WHAT IS NEEDED:
Only the text of the entries below should appear in your exact transcription; leave out every picture.

Stored entries
== Segment start ==

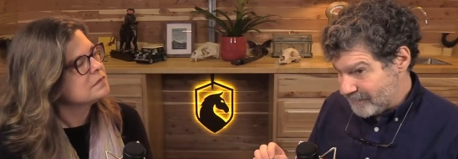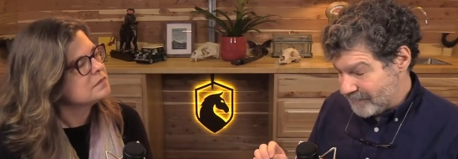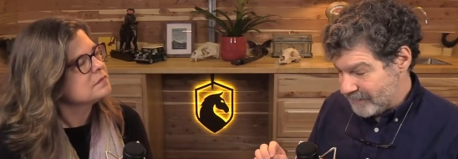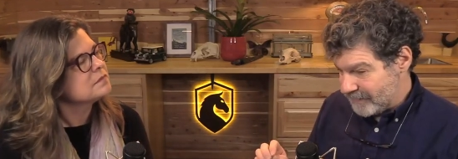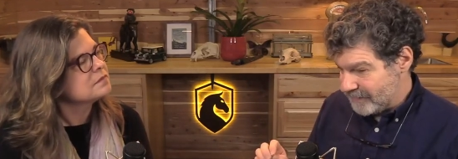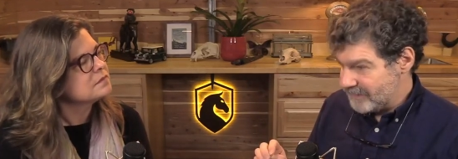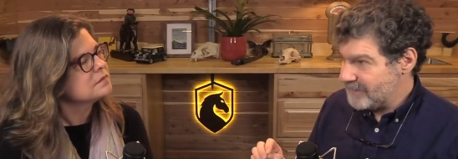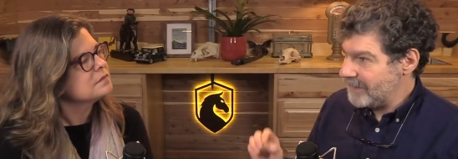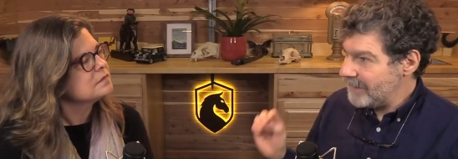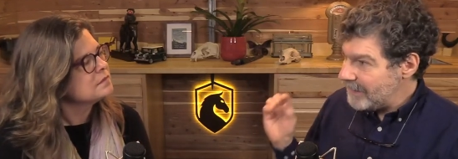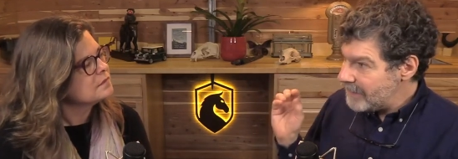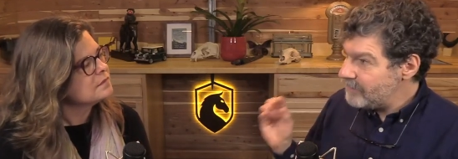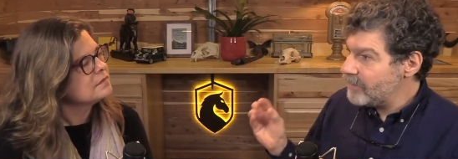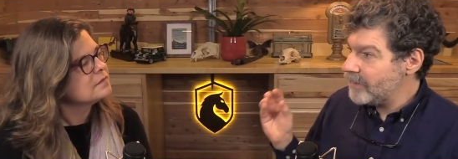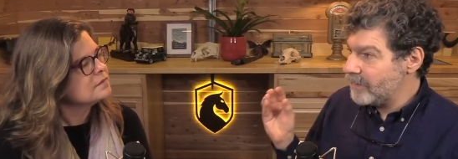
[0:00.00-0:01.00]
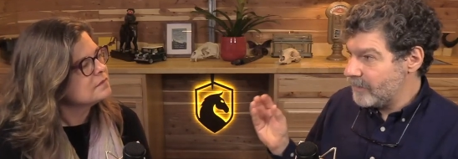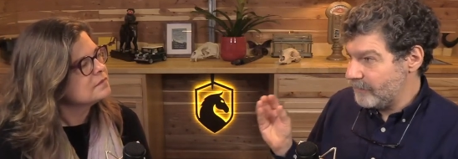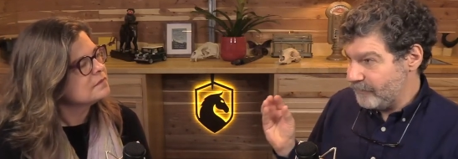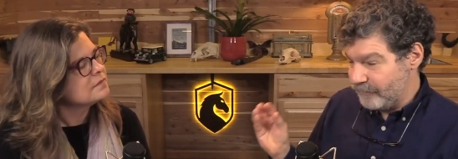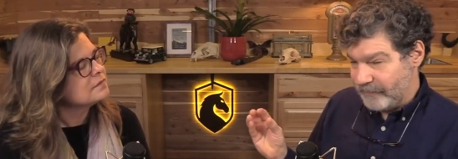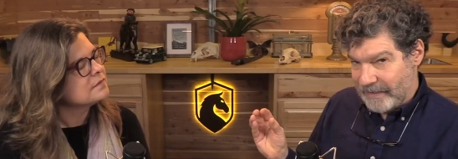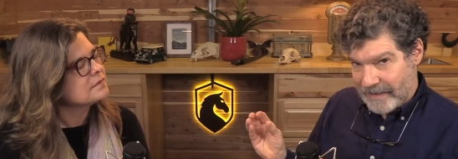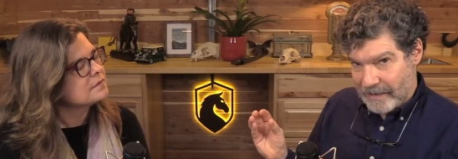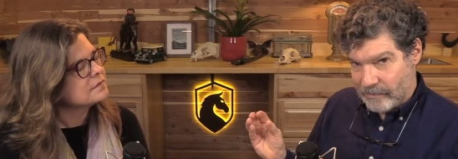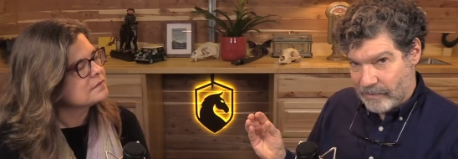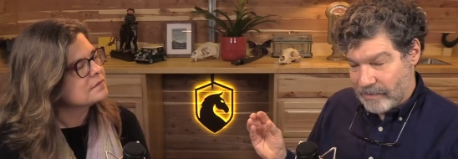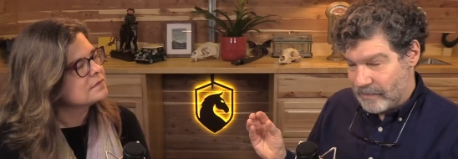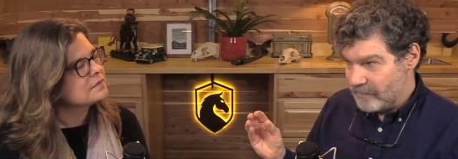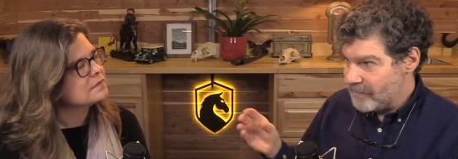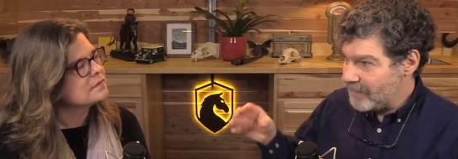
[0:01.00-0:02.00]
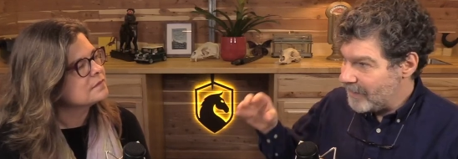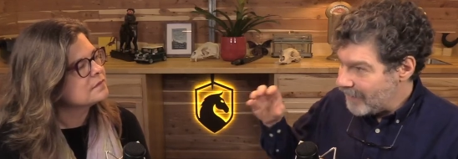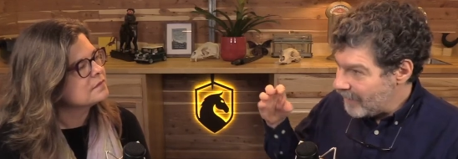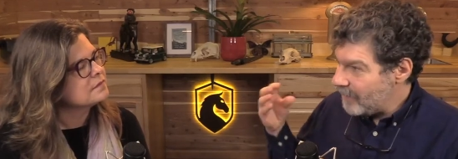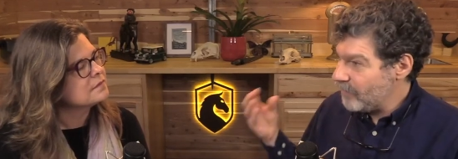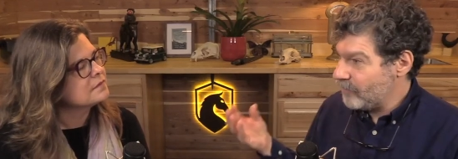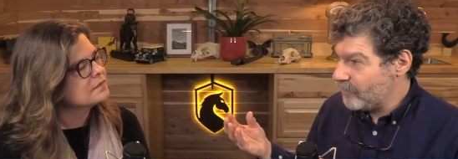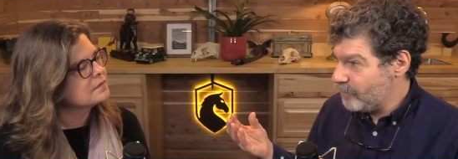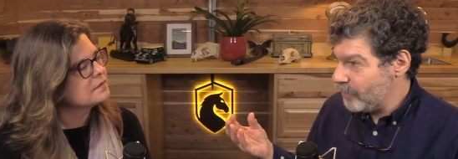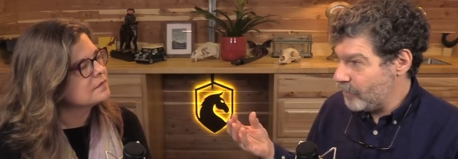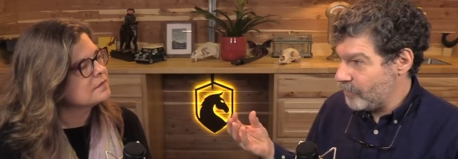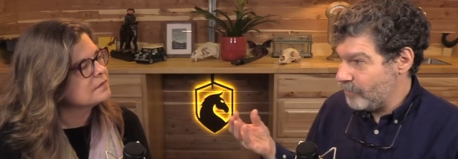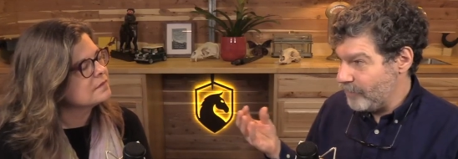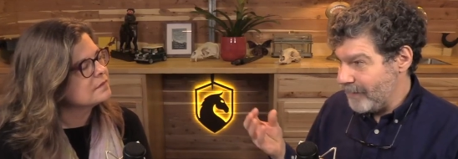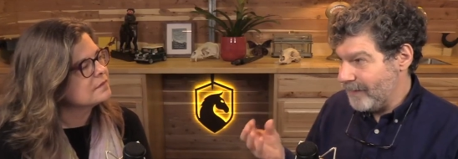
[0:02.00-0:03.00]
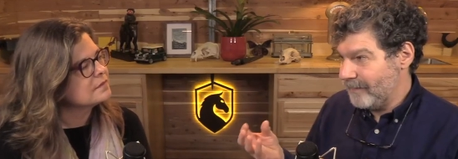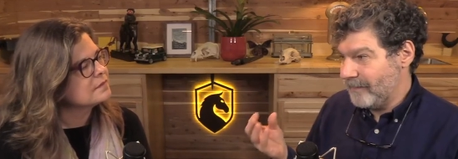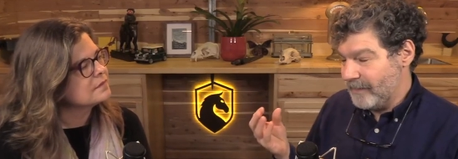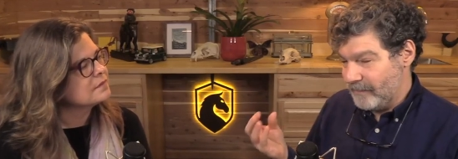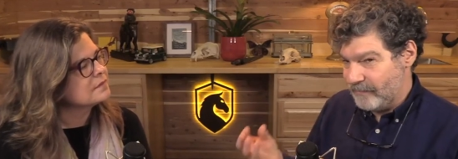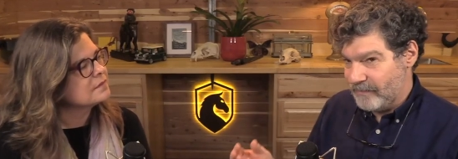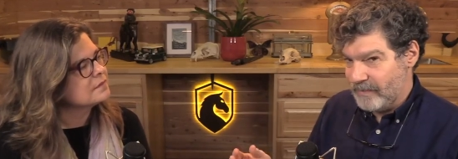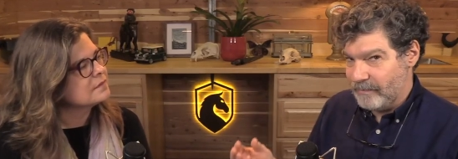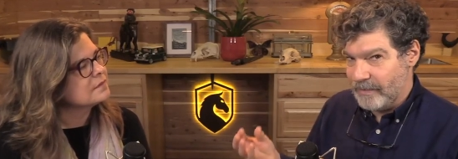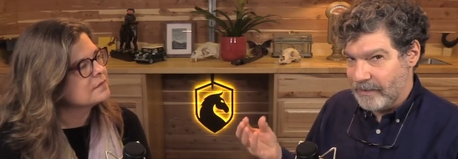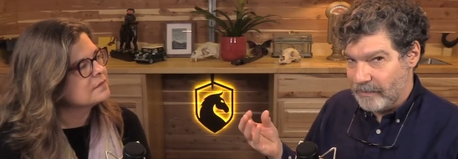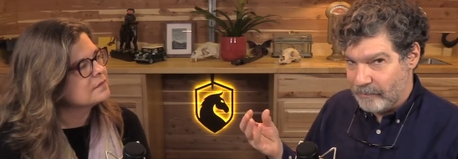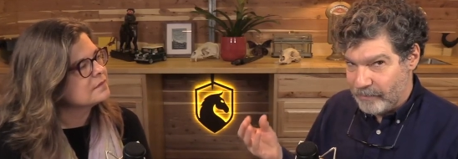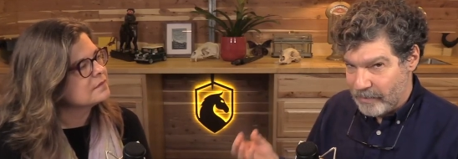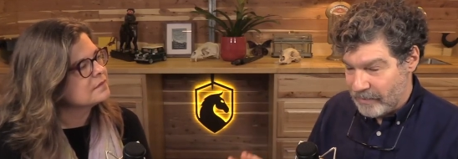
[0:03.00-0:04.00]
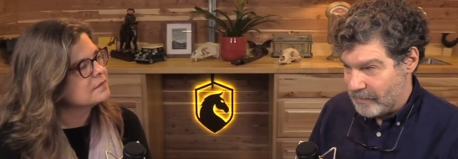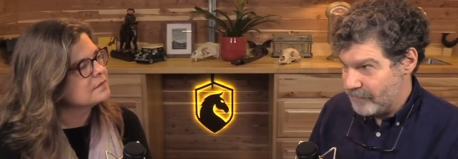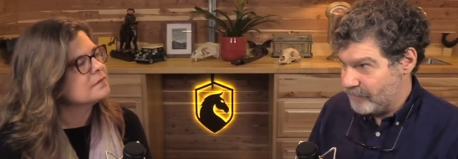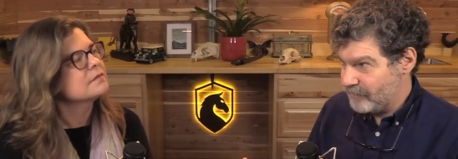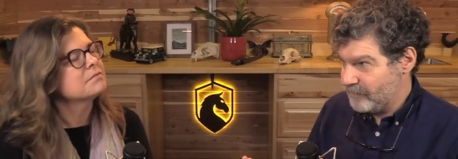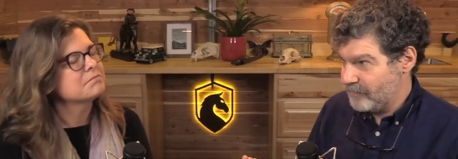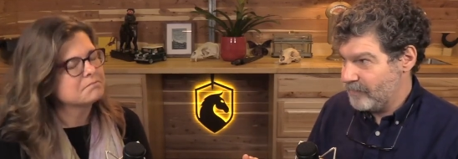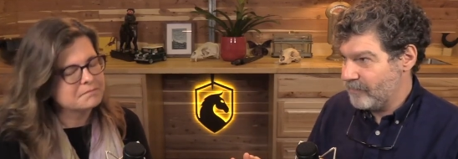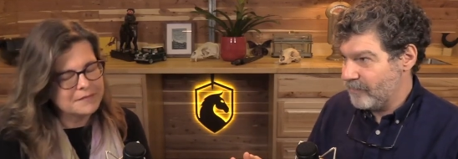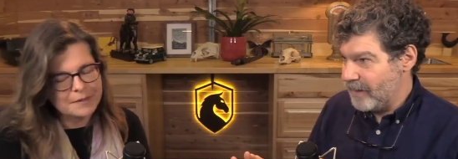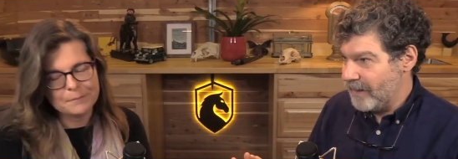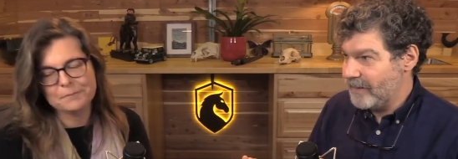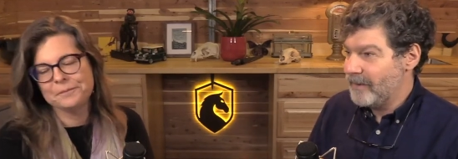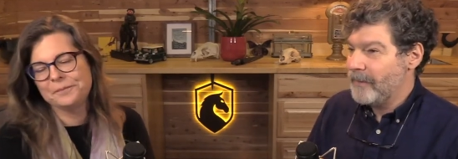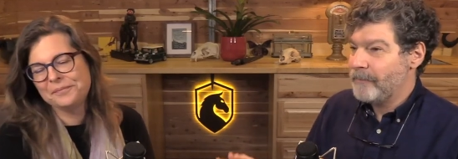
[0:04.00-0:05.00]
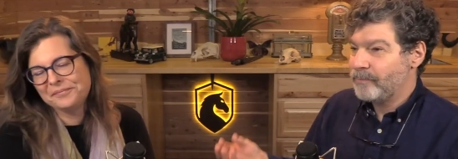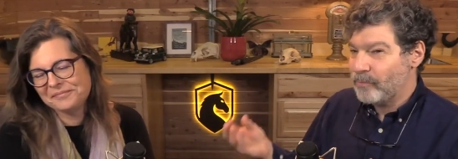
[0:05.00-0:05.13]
Speaker 1: is, even in a flower that has both male and female parts, right?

== Segment end ==

ANSWER:
[0:00.00-0:01.00]
[0:01.00-0:02.00]
[0:02.00-0:03.00]
[0:03.00-0:04.00]
[0:04.00-0:05.00]
[0:05.00-0:05.13]
Speaker 1: is, even in a flower that has both male and female parts, right?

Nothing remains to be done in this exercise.